→ **Your task**:
Please write out every line of the listing without alteration, but omit the images.
-------- Records provided
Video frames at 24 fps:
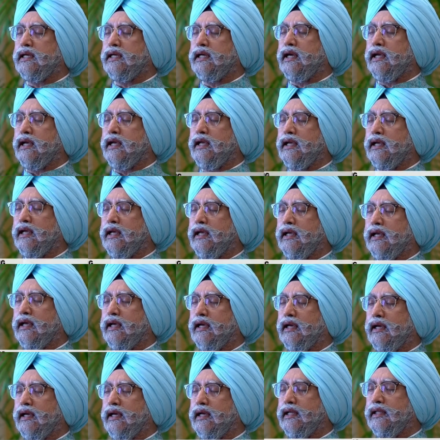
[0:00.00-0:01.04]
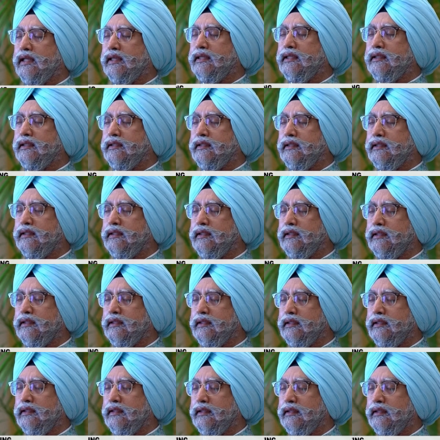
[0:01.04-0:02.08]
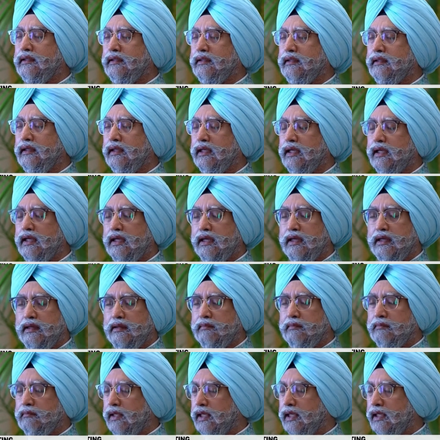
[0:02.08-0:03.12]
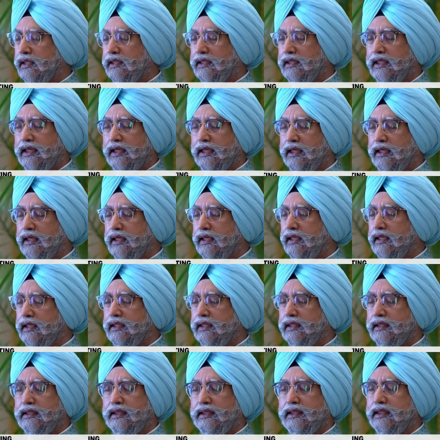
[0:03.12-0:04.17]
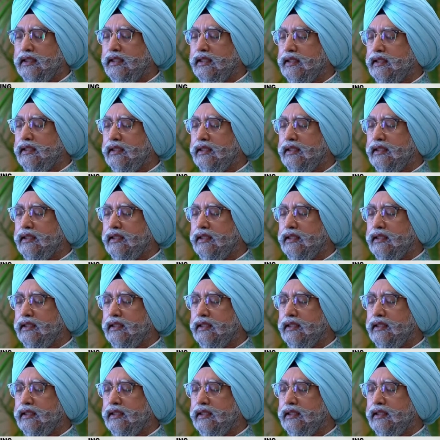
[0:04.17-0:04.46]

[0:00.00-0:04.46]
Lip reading: Calling on the world's faithful to join the fight to solve the climate crisis.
----------------
→ **Result**:
Video frames at 24 fps:
[0:00.00-0:01.04]
[0:01.04-0:02.08]
[0:02.08-0:03.12]
[0:03.12-0:04.17]
[0:04.17-0:04.46]

[0:00.00-0:04.46]
Lip reading: Calling on the world's faithful to join the fight to solve the climate crisis.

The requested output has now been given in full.